L'origine de Teinture



Pratiquée depuis la plus haute antiquité

L'art de teindre paraît avoir fait, dès les premiers temps, des progrès rapides dans certains pays. Moïse parle d'étoffes teintes en bleu céleste, en pourpre, en écarlate double ; de peaux de moutons, teintes en orangé et en violet. Ces teintures demandaient des préparations fort étudiées.
Les Tyriens ont été sans contredit ceux qui ont le mieux réussi à teindre les étoffes de pourpre ; et les anciens avaient une si grande estime pour cette couleur, qu'elle était consacrée au service de la divinité. La pourpre était aussi, dès les temps les plus reculés, la marque des dignités importantes. Le roi de Phénicie, auquel la tradition porte qu'on présenta les premiers essais de cette couleur, l'avait réservée pour le souverain et pour l'héritier présomptif de la couronne. Entre les présents que les Israélites firent à Gédéon, l'Écriture parle des habits de pourpre trouvés dans la dépouille des rois de Madian. Homère donne assez à entendre qu'il n'appartenait qu'aux princes de porter cette couleur.

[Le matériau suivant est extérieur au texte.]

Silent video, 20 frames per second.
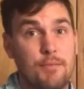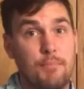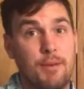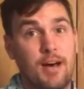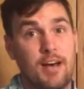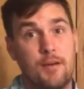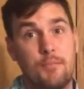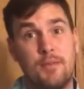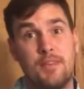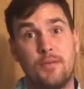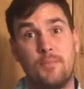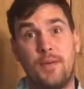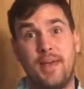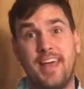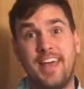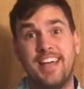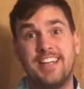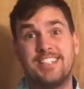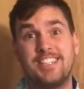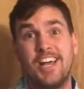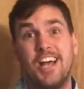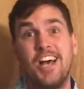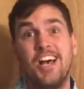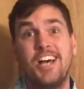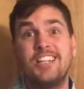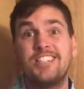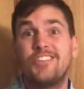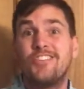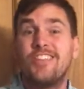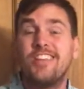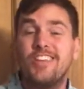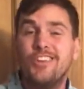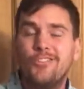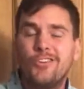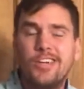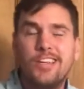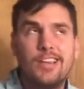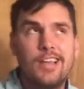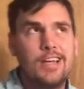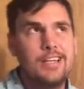the bottom of the page so that you
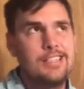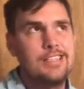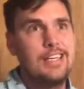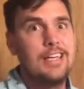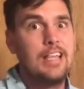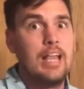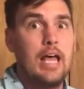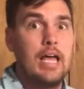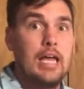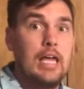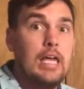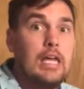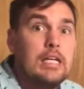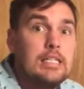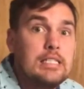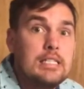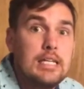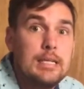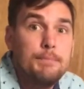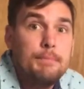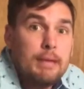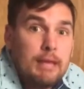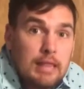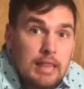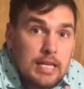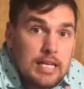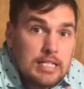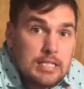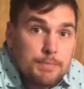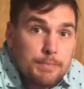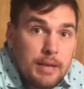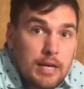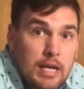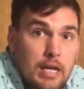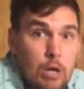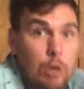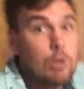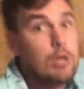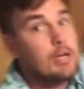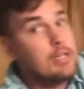can like see like, is it this
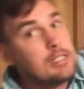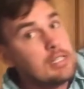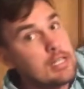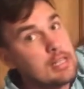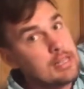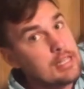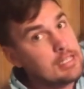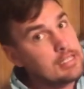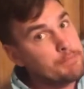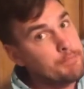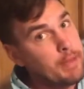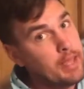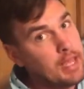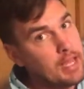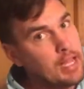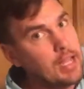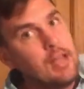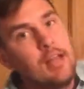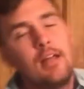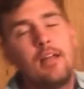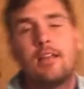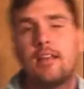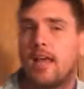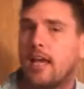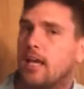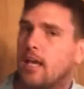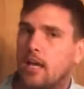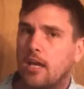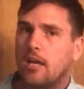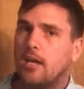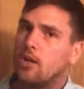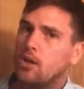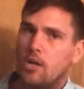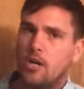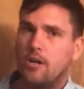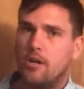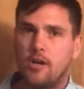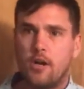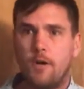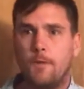big or is it this big? Like, you
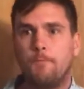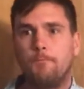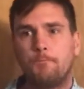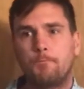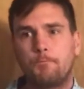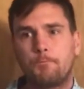don't know.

Le perfectionnement de la teinture

Il est certain que la teinture a dû être très imparfaite tant qu'elle n'a pas été aidée par la chimie ; mais, depuis que les principes de cette science ont été appliqués à la composition des couleurs et à leur combinaison avec les matières qu'elles doivent colorer, l'art de teindre, qui, vers la fin du XVIIIe siècle, consistait encore dans l'application pure et simple des substances colorantes à la surface des corps, a dû faire et a fait effectivement un pas immense vers sa perfection.